In an embodiment, each set of medical insurance data further includes: the hospital grade of the visit corresponding to the disease diagnosis data; after the multiple groups of medical insurance data are obtained, selecting medical insurance data of which the hospitalizing hospital grade is greater than the preset grade from the multiple groups of medical insurance data; or each group of medical insurance data is acquired, whether the hospital grade of the doctor in the group of medical insurance data is greater than the preset grade is judged, and if the hospital grade of the doctor in the group of medical insurance data is greater than the preset grade, the group of medical insurance data is selected. The inventor finds that the disease diagnosis data issued by some low-qualification hospitalization hospitals lack accuracy, and the accuracy of the analysis result is seriously influenced by adopting the data in the medical insurance data analysis work, so that the embodiment of the invention refers to official data (hqms.org.cn/usp/roster/index.jsp) of the national health committee of the people's republic of China, the grades of the hospitalization hospitals are calibrated to be ' third grade ', ' second grade ' and ' first grade or unclassified ' according to the treatment qualification from high to low, and after a plurality of groups of medical insurance data are obtained, the medical insurance data of which the grade of the hospitalization hospitals is greater than the preset grade in the plurality of groups of medical insurance data are selected; or each group of medical insurance data is acquired, whether the hospital grade of the doctor in the group of medical insurance data is greater than the preset grade is judged, and if the hospital grade of the doctor in the group of medical insurance data is greater than the preset grade, the group of medical insurance data is selected. For example, medical insurance data of primary or unclassified hospitals is excluded, thereby ensuring the accuracy of disease diagnosis data.
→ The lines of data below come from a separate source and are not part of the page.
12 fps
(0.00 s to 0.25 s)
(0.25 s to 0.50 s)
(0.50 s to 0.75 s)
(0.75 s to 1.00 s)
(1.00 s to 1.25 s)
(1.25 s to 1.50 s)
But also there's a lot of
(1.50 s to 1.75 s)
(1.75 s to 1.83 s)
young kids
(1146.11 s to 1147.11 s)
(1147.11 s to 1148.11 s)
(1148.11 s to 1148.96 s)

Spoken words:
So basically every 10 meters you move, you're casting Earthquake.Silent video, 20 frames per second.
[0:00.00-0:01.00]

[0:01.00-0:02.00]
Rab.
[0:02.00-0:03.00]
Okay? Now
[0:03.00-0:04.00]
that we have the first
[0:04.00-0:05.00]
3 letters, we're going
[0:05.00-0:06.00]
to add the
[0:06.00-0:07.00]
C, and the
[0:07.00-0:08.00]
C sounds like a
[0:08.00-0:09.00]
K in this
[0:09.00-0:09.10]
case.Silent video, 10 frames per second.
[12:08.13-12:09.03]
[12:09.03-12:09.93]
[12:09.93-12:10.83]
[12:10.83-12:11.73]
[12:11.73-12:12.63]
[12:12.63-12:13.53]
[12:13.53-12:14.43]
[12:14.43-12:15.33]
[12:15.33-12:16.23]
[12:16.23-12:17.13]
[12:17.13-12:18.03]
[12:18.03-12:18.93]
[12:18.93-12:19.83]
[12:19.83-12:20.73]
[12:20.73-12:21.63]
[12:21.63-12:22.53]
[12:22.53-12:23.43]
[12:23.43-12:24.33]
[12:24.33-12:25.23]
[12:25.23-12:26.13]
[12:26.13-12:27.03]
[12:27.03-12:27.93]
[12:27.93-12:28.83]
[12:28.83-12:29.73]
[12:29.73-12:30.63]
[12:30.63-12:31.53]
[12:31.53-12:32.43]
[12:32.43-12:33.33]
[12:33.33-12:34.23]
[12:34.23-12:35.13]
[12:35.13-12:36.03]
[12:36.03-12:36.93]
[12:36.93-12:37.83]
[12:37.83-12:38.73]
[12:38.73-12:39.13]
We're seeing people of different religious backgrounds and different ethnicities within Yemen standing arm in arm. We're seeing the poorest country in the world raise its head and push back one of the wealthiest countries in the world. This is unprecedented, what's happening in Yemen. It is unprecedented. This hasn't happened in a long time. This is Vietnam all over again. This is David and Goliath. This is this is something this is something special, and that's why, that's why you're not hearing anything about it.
In an embodiment, according to the tumor onset time period to be analyzed, a time window which is before and adjacent to the time period may be set, when acquiring a plurality of sets of medical insurance data, the medical insurance data in the time window is also required to be acquired in addition to the medical insurance data in the time period to be analyzed, and the medical insurance data which simultaneously appears in the time period to be analyzed and the time window is removed, so that the influence of existing patients is eliminated. The inventor finds that medical data in the tumor incidence period to be analyzed exist in the current incidence, and if the medical data is added in the analysis, the incidence result is higher than the actual incidence. Therefore, the embodiment of the invention removes the medical insurance data which simultaneously appear in the time period to be analyzed and the time window by setting the time window, thereby eliminating the influence of the current case.

In an embodiment, according to the onset time of the tumor to be analyzed, a time window which is adjacent to the time window after the time window can be set, when acquiring multiple sets of medical insurance data, the medical insurance data in the time window is acquired in addition to the medical insurance data in the time window to be analyzed, and the influence of reimbursement delay is removed by adding the medical insurance data appearing in the time window. The inventors found that there were cases admitted the same year but reimbursed the next year and if this part of the data was missed in the analysis, the morbidity results obtained would be lower than the actual morbidity. Therefore, the embodiment of the invention adds the medical insurance data appearing in the time window by setting the time window, thereby eliminating the influence of reimbursement delay.

In specific implementation, one or more groups of first medical insurance data of which the disease diagnosis data comprise tumor keywords are selected from the multiple groups of medical insurance data according to the tumor keyword library.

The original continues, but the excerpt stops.